Data items:
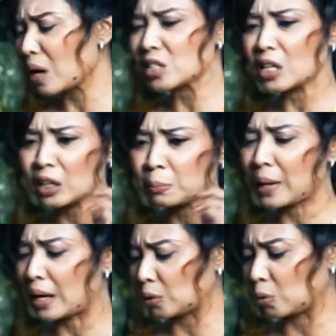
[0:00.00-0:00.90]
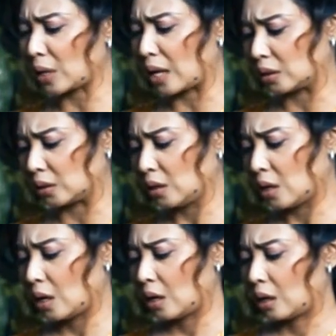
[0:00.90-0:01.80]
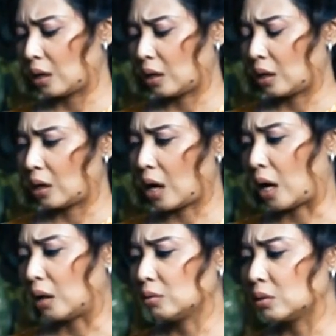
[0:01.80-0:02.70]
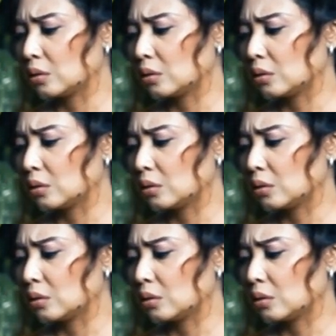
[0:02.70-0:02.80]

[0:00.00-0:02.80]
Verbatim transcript: masih ingat banget loh tante Nah,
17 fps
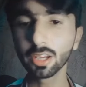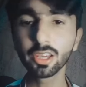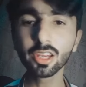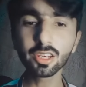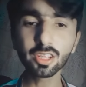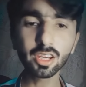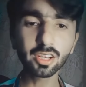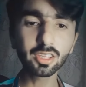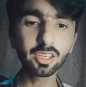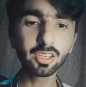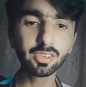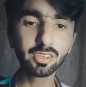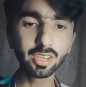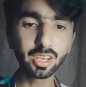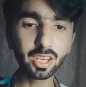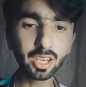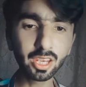क्रिकेट की
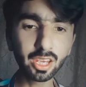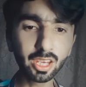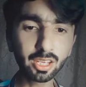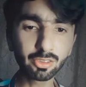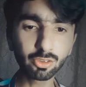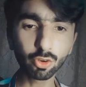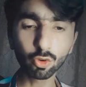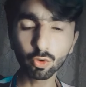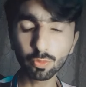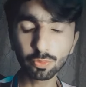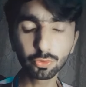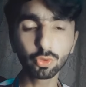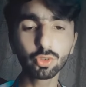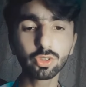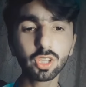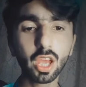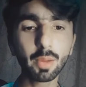ये जो
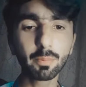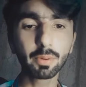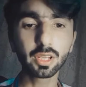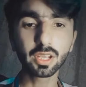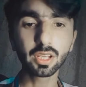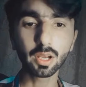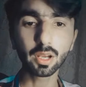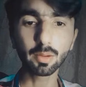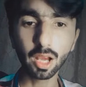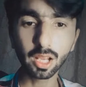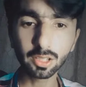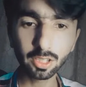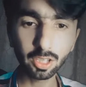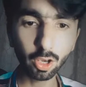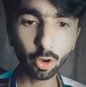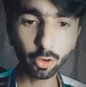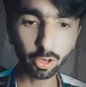खूबसूरती है बड़ी
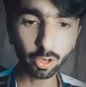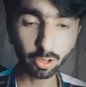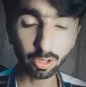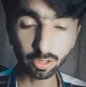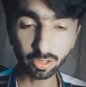कमाल की और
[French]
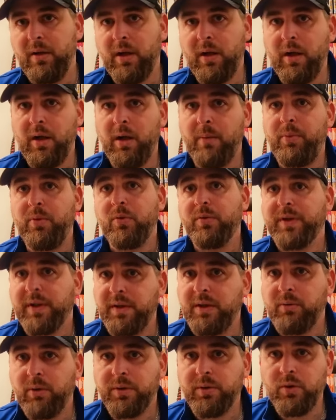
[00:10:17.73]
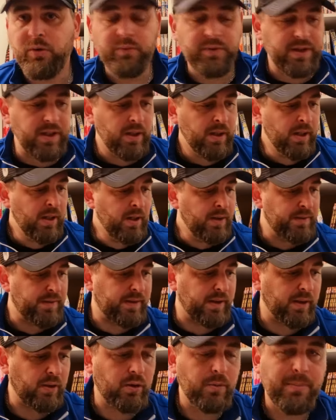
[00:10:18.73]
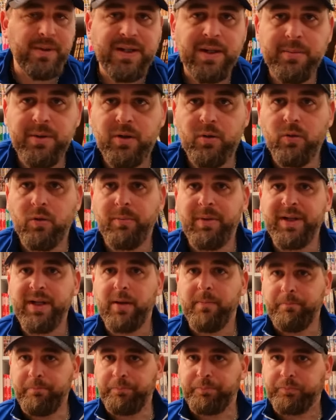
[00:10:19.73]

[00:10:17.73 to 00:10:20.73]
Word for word: un peu contradictoire ce que je vous dis, c'est-à-dire que Masami Kuromada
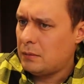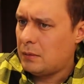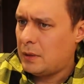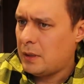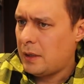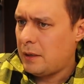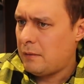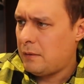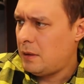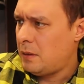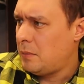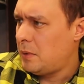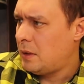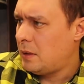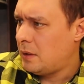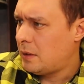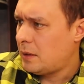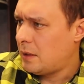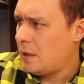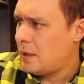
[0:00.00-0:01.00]
дайва именно
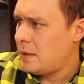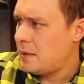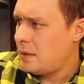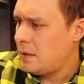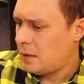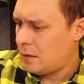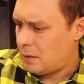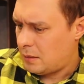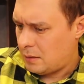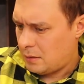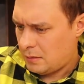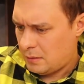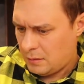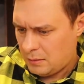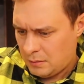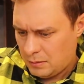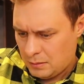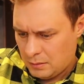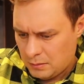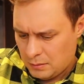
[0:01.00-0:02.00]
эта газета.
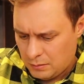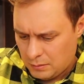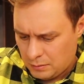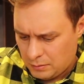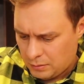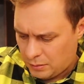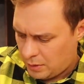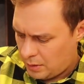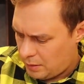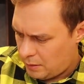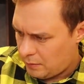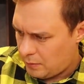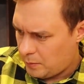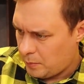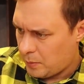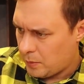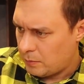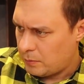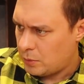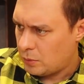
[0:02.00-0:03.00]
Уже и не
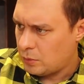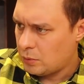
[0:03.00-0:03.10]
вспомню.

__What you are asked to do__: Please print an exact copy of the records, with no pictures.

__Answer to this problem__:
[0:00.00-0:00.90]
[0:00.90-0:01.80]
[0:01.80-0:02.70]
[0:02.70-0:02.80]

[0:00.00-0:02.80]
Verbatim transcript: masih ingat banget loh tante Nah,
17 fps
क्रिकेट की
ये जो
खूबसूरती है बड़ी
कमाल की और
[French]
[00:10:17.73]
[00:10:18.73]
[00:10:19.73]

[00:10:17.73 to 00:10:20.73]
Word for word: un peu contradictoire ce que je vous dis, c'est-à-dire que Masami Kuromada
[0:00.00-0:01.00]
дайва именно
[0:01.00-0:02.00]
эта газета.
[0:02.00-0:03.00]
Уже и не
[0:03.00-0:03.10]
вспомню.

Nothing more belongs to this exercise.